Reputation: 382
My goal: get the page source from a url and count all instances of a keyword within that page source
How I am doing it: getting the pagesource via urllib2, looping through each char of the page source and comparing it to the keyword
My problem: my keyword is encoded in utf-8 while the page source is in ascii... I am running into errors whenever I try conversions.
getting the page source:
import urllib2
response = urllib2.urlopen(myUrl)
return response.read()
comparing page source and keyword:
pageSource[i] == keyWord[j]
I need to convert one of these strings to the other's encoding. Intuitively I felt that ascii (the page source) to utf-8 (the key word) would be the best and easiest, so:
pageSource = unicode(pageSource)
UnicodeDecodeError: 'ascii' codec can't decode byte __ in position __: ordinal not in range(128)
Upvotes: 2
Views: 288
Reputation: 27704
I'll assume your remote "source page" contains more than just ASCII otherwise your comparison will already work as is (ASCII is now a subset of UTF-8. I.e. A in ASCII is 0x41, which is the same as UTF-8).
You may find Python Requests library easier as it will automatically decode remote content to Unicode strings based on the server's headers (Unicode strings are encoding neutral so can be compared without worrying about encoding).
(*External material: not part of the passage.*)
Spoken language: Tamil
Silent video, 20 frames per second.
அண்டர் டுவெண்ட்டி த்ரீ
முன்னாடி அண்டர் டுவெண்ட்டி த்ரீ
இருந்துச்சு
resp = requests.get("http://www.example.com/utf8page.html")
resp.text
>> u'My unicode data €'
You will then need to decode your reference data:
keyWord[j] = "€".decode("UTF-8")
keyWord[j]
>> u'€'
If you're embedding non-ASCII in your source code, you need to define the encoding you're using. For example, at the top of your source code/script:
# coding=UTF-8
Upvotes: 0
Reputation: 1121276
When trying to work with text, don't leave your data as byte strings. Decode to Unicode early, encode back to bytes as late as possible.
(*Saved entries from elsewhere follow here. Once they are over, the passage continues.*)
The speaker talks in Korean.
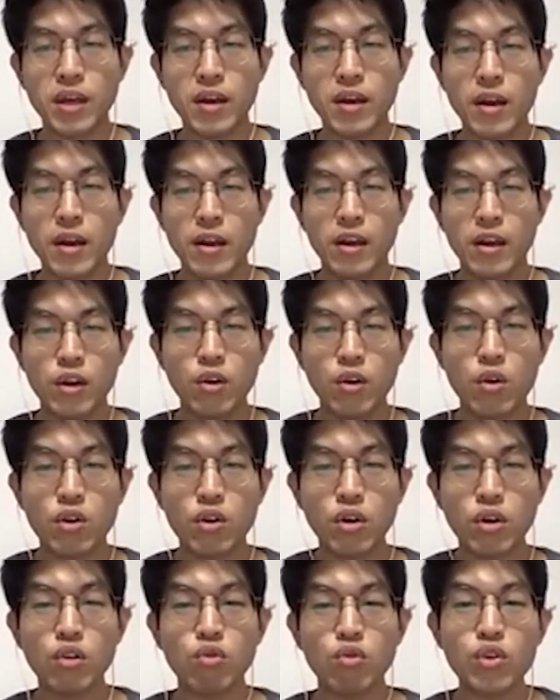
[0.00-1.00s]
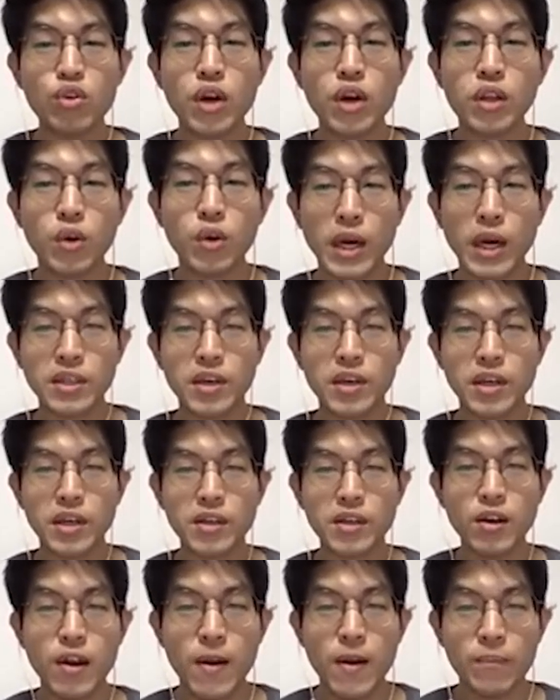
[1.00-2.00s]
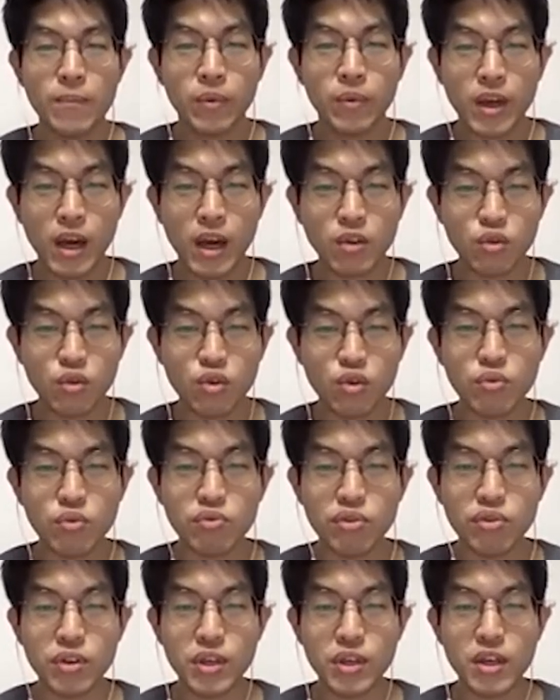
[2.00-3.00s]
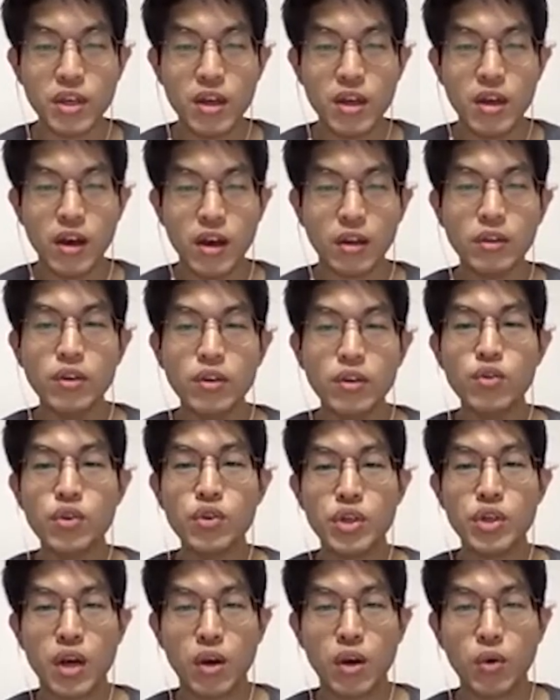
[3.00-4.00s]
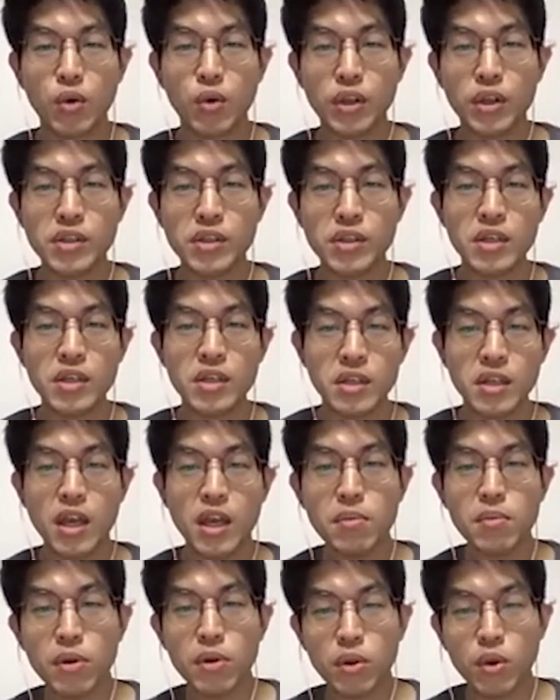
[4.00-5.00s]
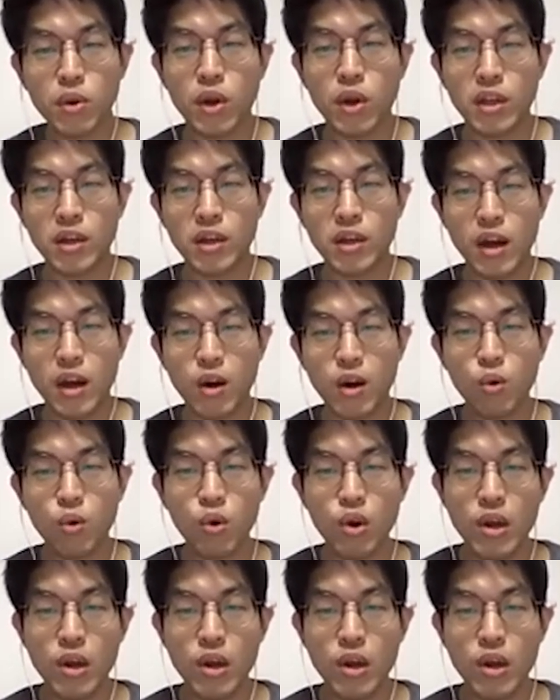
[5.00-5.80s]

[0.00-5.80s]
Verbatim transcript: 그리고 그걸 운영하는 과정에서 각 주주분들이 어떤 주식을 갖고 있는지 이제 테이블로도 관리를 하고,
Decode your downloaded network data:
import urllib2
response = urllib2.urlopen(myUrl)
# Latin-1 is the default for HTTP text/ responses, adjust as needed
codec = response.info().getparam('charset', 'latin1')
return response.read().decode(codec)
and do the same for your keyWord
data. If it is encoded as UTF-8, decode it as such, or use Unicode string literals.
You may want to read up on Python and Unicode:
The Absolute Minimum Every Software Developer Absolutely, Positively Must Know About Unicode and Character Sets (No Excuses!) by Joel Spolsky
Pragmatic Unicode by Ned Batchelder
Upvotes: 2